If you have followed me for awhile, they were the couple we used to visit in California every few years. I wrote many notes and added many photographs of our adventures through wine country, the Red Wood forest, to the ocean.
Our society doesn’t like to speak of death. We are fearful and clearly do not want to accept it. But telling your loved ones what you want can help ease the decision making in a bereaved spouse and children. It doesn’t all have to be doom and gloom. Death is the next great transition, the next path, it is all beautiful, and it can be spoken of with humor.
When my daughters were young I remember them clearly arguing in the back seat as we drove somewhere about my remains.
I will put her ashes in the compost pile so that she can grow into flowers and trees! The other retorted, No, I am putting her ashes in the lion cage at the zoo. You know she always wanted to be near a lion!
“Excuse me, I am right here!” I said, all of us laughing.
Saturday as Doug and I were driving, we thought of Lisa. I told him when I die call Lauren! She is a friend of mine who specializes in green funerals. The last thing I need is to be filled up with chemicals and shoved into Mother Earth with a final “screw you” inside of my veins. No, just put me in there as is so I can feed a tree and microorganisms without killing everything. Or cremate me and put me in the lion cage. That could be fun.
Doug chimed in,
A deceased woman was seen floating on Minnequa lake on fire this morning in a Viking funeral. Two men in kilts were arrested for disturbing the peace and public drunkenness. The bagpipes were confiscated. Three police officers- friends of the deceased- were arrested for drunkenness and attacking a police officer with a sword. The deceased’s children were seen fleeing the scene.
We laughed at this vibrant scene in our imaginations as we made our way to my brother’s St. Patrick’s day party.
My friend, Nancy, who was a great part of this blog as well, died at fifty-four years old and in her final decisions wanted a green burial. She was buried on her land in a beautiful ceremony right in the path of the easement where the oil companies were going to come through. She had the last laugh!
I turned to Doug and asked him seriously since he doesn’t speak too much of it, “What do you want?” He was silent for a moment and then replied thoughtfully,
I have just one request. I want you to prop me up in the first row and see how many people notice!
Well, that sent us into another round of laughter.

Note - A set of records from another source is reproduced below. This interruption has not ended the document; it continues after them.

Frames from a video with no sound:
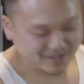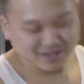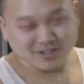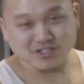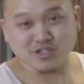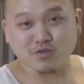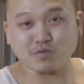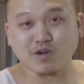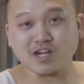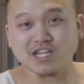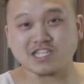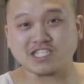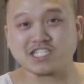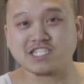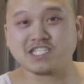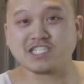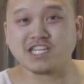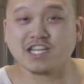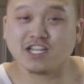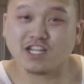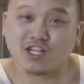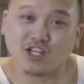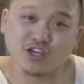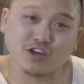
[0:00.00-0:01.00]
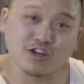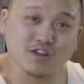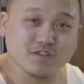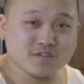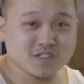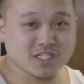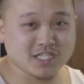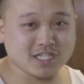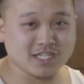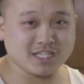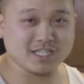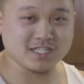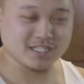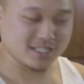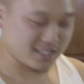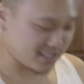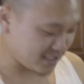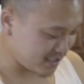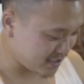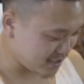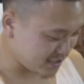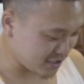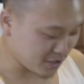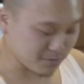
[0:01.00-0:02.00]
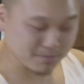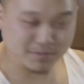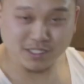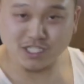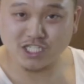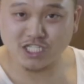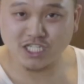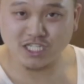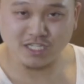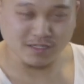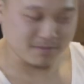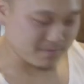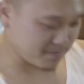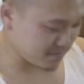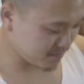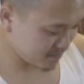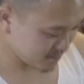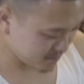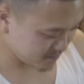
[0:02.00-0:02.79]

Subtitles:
You want a load of cheese, don't be cheap.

We may not have written down exact plans, but we have the gist of it. Death is not scary. It is just another journey. Save a little money for your burial, write down what you want, and then maybe plan a great reception in your honor complete with Mariachi and margaritas or your flaming corpse on the nearby lake. Send yourself off proper. And love those around you fiercely while they are alive. I will sure miss Lisa.